Page tree
Skip to end of metadata
Go to start of metadata

Overview

A hardware or software load balancer can be used to scale the query capacity of the Attivio Intelligence Engine (AIE) and to provide high availability querying against a multi-node (AIE) installation. Both of these use cases can be accomplished by setting up a virtual IP address which provides HTTP load balancing across multiple query receiver IP addresses/ports.

View incoming links.

 

Query Load Balancing Architecture

The load balancer should provide HTTP load balancing between the query receiver node URLs. A virtual IP address should be created that maps to the query receiver nodes.

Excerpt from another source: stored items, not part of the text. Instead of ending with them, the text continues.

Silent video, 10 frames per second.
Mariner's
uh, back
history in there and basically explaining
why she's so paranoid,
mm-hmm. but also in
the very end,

The query receiver port is typically attivio.baseport+1 for an AIE install (i.e. 17001 for AIE started on port 17000).

The query client should be configured to send query requests to the virtual IP address. As new queries come in, the load balancer handles distributing the queries to all of the AIE query receiver nodes that are running.

Example

  • 3 server installation
  • All instances are running on the default baseport of 17000.
  • A load balancer should be set up to round robin dispatch requests over the following hosts and ports:

LoadBalancer

http://host1:17001/ http://host2:17001/ http://host3:17001/

The load balancer would then expose those 3 endpoints as a new virtual ip address

http://vip:17001/

The front end application and corresponding query client should be updated to use the virtual IP address for sending query requests to the AIE installation.

Configuration

There are a variety of load-balancing solutions available; this example demonstrates configuring a software load balancer using the Apache web server and the mod_proxy_balancer module.

A dedicated hardware load balancer is recommended over a software load balancer.

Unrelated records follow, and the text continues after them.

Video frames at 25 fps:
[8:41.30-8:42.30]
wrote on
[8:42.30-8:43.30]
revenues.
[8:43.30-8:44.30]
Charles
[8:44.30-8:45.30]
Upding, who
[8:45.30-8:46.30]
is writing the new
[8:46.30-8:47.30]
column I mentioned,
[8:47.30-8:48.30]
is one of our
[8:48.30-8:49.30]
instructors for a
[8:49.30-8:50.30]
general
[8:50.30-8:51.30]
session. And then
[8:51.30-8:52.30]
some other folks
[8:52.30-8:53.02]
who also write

The Apache web server configuration file is typically located in /etc/apache2/http.conf or /etc/httpd/conf/httpd.conf.

Ensure that the mod_status, mod_proxy, and mod_proxy_balancer modules are loaded by adding or uncommenting the following to the httpd.conf file:

httpd.conf
LoadModule status_module modules/mod_status.so
LoadModule proxy_module modules/mod_proxy.so
LoadModule proxy_http_module modules/mod_proxy_http.so
LoadModule proxy_connect_module modules/mod_proxy_connect.so
LoadModule proxy_balancer_module libexec/apache2/mod_proxy_balancer.so

Set the Apache web server to listen on the AIE searcher nodes' baseport and HTTP receiver port (baseport + 1) rather than the default HTTP port by, for example, replacing the 'Listen 80' line with these entries:

httpd.conf
Listen 17000
Listen 17001

Next, define load-balancing groups for the /queryReceiver (Java Client API) and /query (XML REST API) endpoints on the HTTP receiver port and the /rest (JSON REST API) endpoint on the baseport, directing requests to the matching endpoints on your searcher nodes. You can omit one or more of these groups if you do not intend to use the associated query API.

httpd.conf
# Used for Java Client API's SearchClient class
<Proxy "balancer://queryReceivers">
  BalancerMember "http://host1:17001/queryReceiver"
  BalancerMember "http://host2:17001/queryReceiver"
  BalancerMember "http://host3:17001/queryReceiver"
</Proxy>
 
# Used for XML REST API
<Proxy "balancer://query">
  BalancerMember "http://host1:17001/query"
  BalancerMember "http://host2:17001/query"
  BalancerMember "http://host3:17001/query"
</Proxy>
 
# Used for JSON REST APIs
<Proxy "balancer://rest">
  BalancerMember "http://host1:17000/rest"
  BalancerMember "http://host2:17000/rest"
  BalancerMember "http://host3:17000/rest"
</Proxy>

Configure a management URI. Be sure to secure this location properly - this example restricts access to the localhost.

httpd.conf
<Location /balancer-manager>
  SetHandler balancer-manager

  Order Deny,Allow
  Deny from all
  Allow from localhost
</Location>

Finally, redirect all /queryReceiver/query, and rest requests to the appropriate load-balancing group:

ProxyPass /balancer-manager !
 
# Used for Java Client API's SearchClient class
ProxyPass "/queryReceiver" "balancer://queryReceivers"
ProxyPassReverse "/queryReceiver" "balancer://queryReceivers
 
# Used for XML REST API
ProxyPass "/query" "balancer://query"
ProxyPassReverse "/query" "balancer://query
 
# Used for JSON REST APIs
ProxyPass "/rest" "balancer://rest"
ProxyPassReverse "/rest" "balancer://rest"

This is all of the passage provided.